Telle qu'elle est formulée, elle laisse en effet, supposer qu'il faudrait prévoir de nombreuses séances d'évaluation, pour fixer un savoir récemment acquis en classe.
Certes, l'info ne concerne en fait que des élèves de terminale : ce que l'ESPÉ de Nantes a conçu ici, ce sont des fiches d'auto-évaluation pour les élèves de ces classes.
Mais on sait bien ce que notre Ministre va en conclure : dès le plus jeune âge, il va donc falloir envisager de fréquentes évaluations des savoirs enseignés à l'école.
Et, alors, je viens, une fois de plus, crier : DANGER !

La psychologie des apprentissages nous apprend... ce que chacun a pu découvrir lui-même, étant élève, —à condition de ne pas l'avoir oublié — à savoir que l'évaluation est un moment de stress qui, s'il se répète trop souvent, en arrive à bloquer l'apprentissage au lieu de le consolider.
De plus, on le sait une personne, comme un élève, ne s'évalue pas unilatéralement et de l'extérieur, comme un objet : seule l'évaluation participative respecte la personne de l'élève, quel que soit son âge. Quant à s'évaluer soi-même, cela reste une situation artificielle, peu compatible avec l'enfance, et difficilement rigoureuse même pour des adultes, donc forcément peu efficace.
La pédagogie est un métier qui doit s'apprendre et le plus grand neurologue du monde ne l'a, évidemment, pas appris. Et quand on n'a pas appris quelque chose, on ne peut l'utiliser qu'à partir des clichés sociaux et des idées reçues.
C'est ce qui se passe ici.

Que dit en effet cette recherche ? Qu'il faut se servir de ce qu'on vient d'apprendre pour pouvoir le consolider et le garder.
Conclusion tirée des idées reçues : pour pouvoir utiliser un savoir qu'on vient d'acquérir, il faut l'évaluer très vite et très souvent.
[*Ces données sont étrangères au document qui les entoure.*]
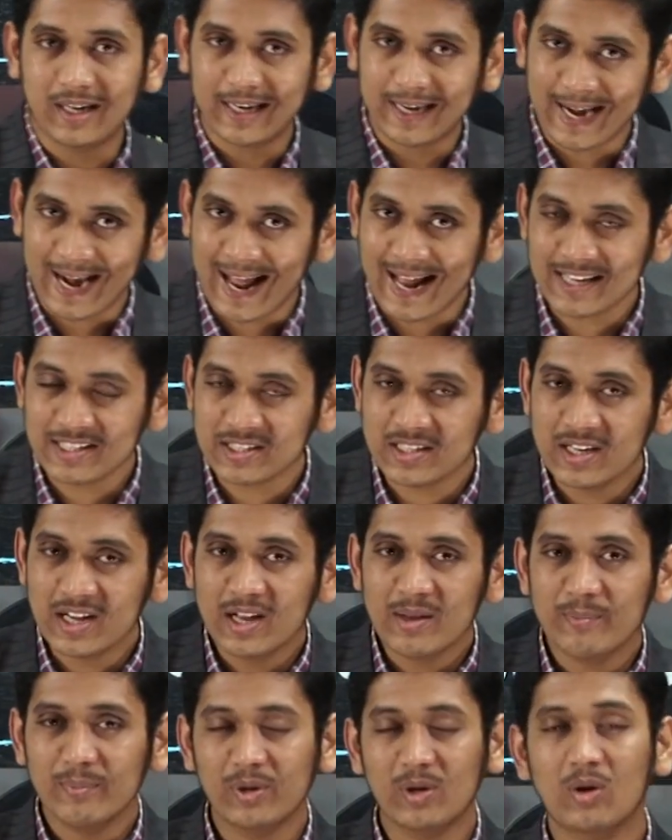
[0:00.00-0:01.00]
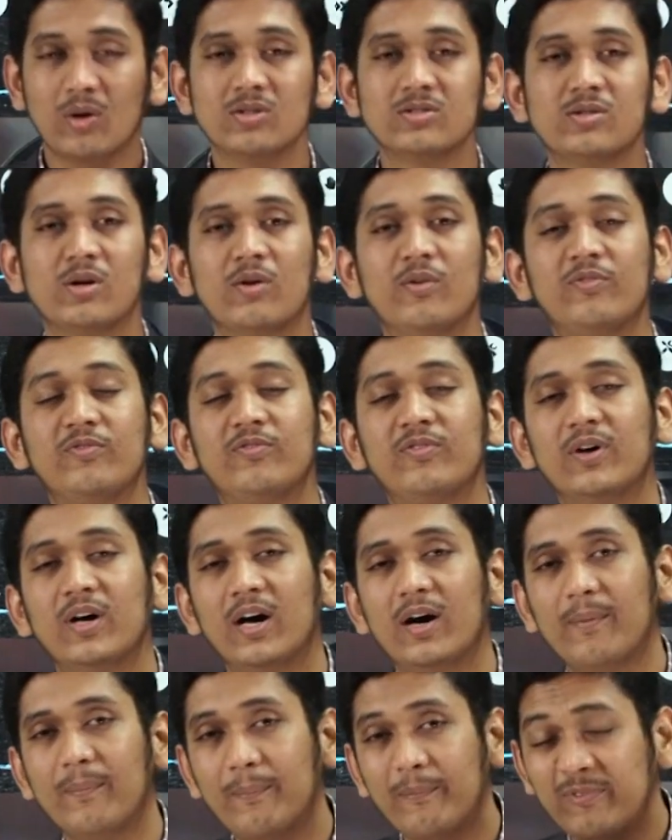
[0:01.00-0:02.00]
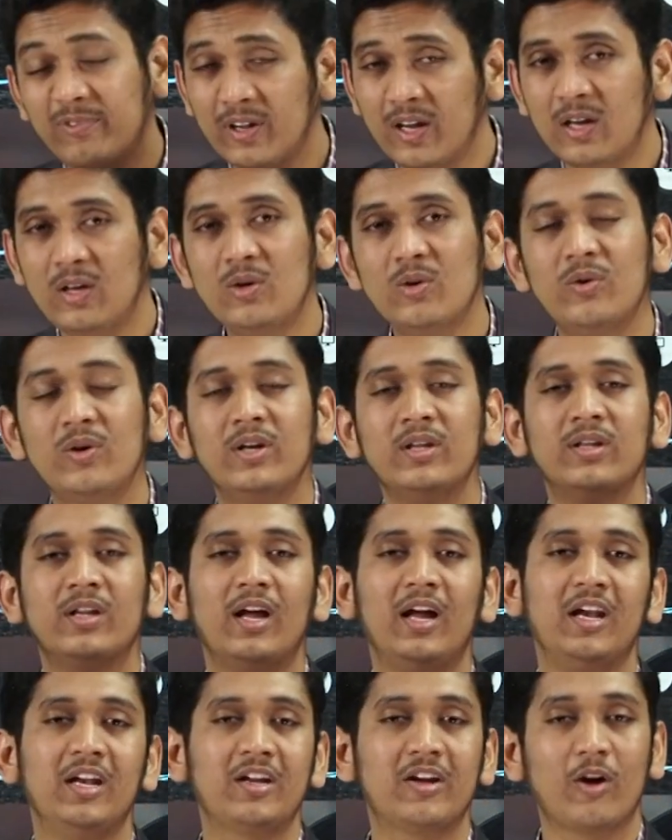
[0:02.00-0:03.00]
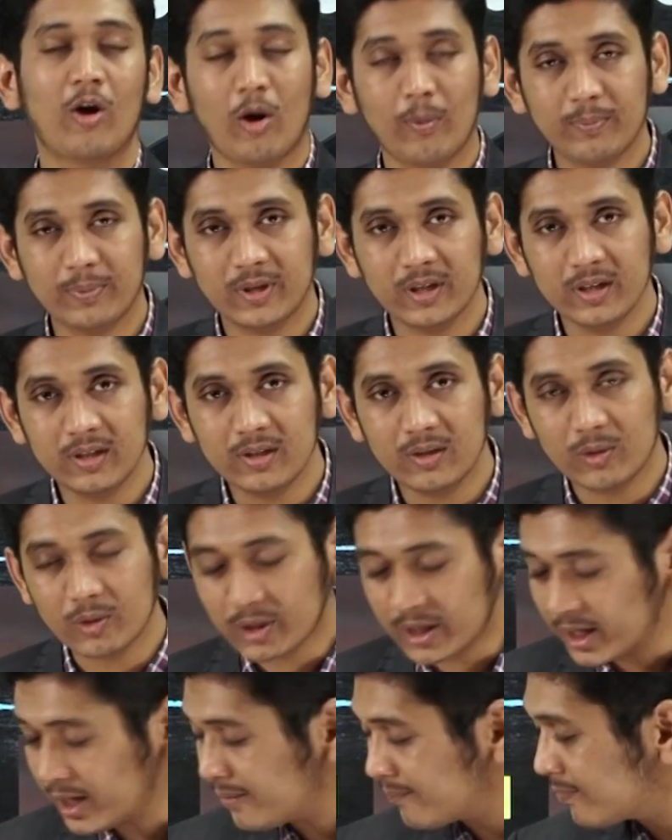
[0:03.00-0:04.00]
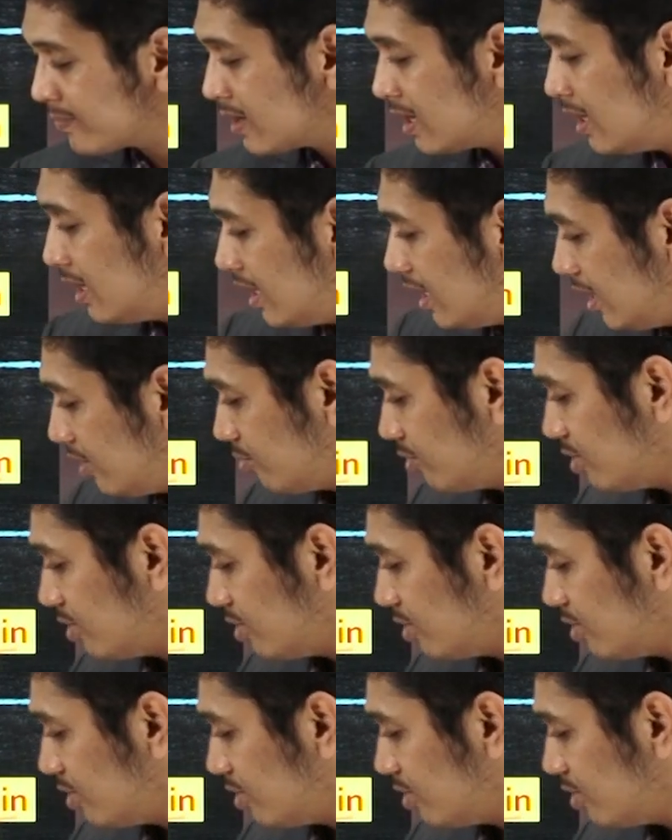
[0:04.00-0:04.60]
crash because of failure in the helicopter. Okay, it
Eh bien, justement : non ! Et ce, pour deux raisons :
* Evaluer immédiatement est inutile et même contre-productif, car il faut du temps à un savoir nouveau pour trouver sa place au milieu des savoirs présents auparavant : il ne s'y ajoute pas, il les perturbe en arrivant et les contraint à se réorganiser ;
* Vivre une évaluation n'a que peu à voir avec ce qu'on appelle "utiliser ce qu'on a appris". Cela n'a de sens qu'en situation dite "vraie", c'est-à-dire, une situation dont l'objectif n'est pas scolaire, et qui appartient à des projets personnels, ou sociaux.
Et cela s'appelle, la pédagogie du projet
On n'a pas attendu les neuro-sciences pour le savoir !

Rappelons rapidement ce qu'est la pédagogie du projet.
Une organisation du travail en classe qui répartit les activités dans deux types de moments, qui doivent être très clairs pour les enfants :
1- des moment d'apprentissage proprement dits, où se construisent et se développent les savoirs constituant les compétences indispensables à la construction de l'autonomie des élèves — lesquels, normalement, sont indiqués dans les programmes...
2- des moments de mise en œuvre sociale des compétences en voie d'acquisition, à travers des projets sociaux, sortant de la classe et même de l'école, où les enfants, travaillant en équipes, font trois découvertes essentielles pour leur motivation à apprendre :
* ils découvrent à quoi sert ce qu'ils apprennent en classe ;
* ils découvrent qu'il savent des choses — et c'est indispensable pour leur donner envie d'en apprendre davantage ;
* ils découvrent les limites de ces savoirs personnels.

Sans réinvestissement dans des situations en vraie grandeur, non scolaires, le savoir acquis ne tient pas la durée. Tous les adultes l'ont observé sur eux-même.
Et ça n'a rien à voir avec une évaluation, ni même avec des "tests", qui, certes, font scientifique, mais restent dans cet artificiel, qui a fait et continue de faire tant de mal à l'école.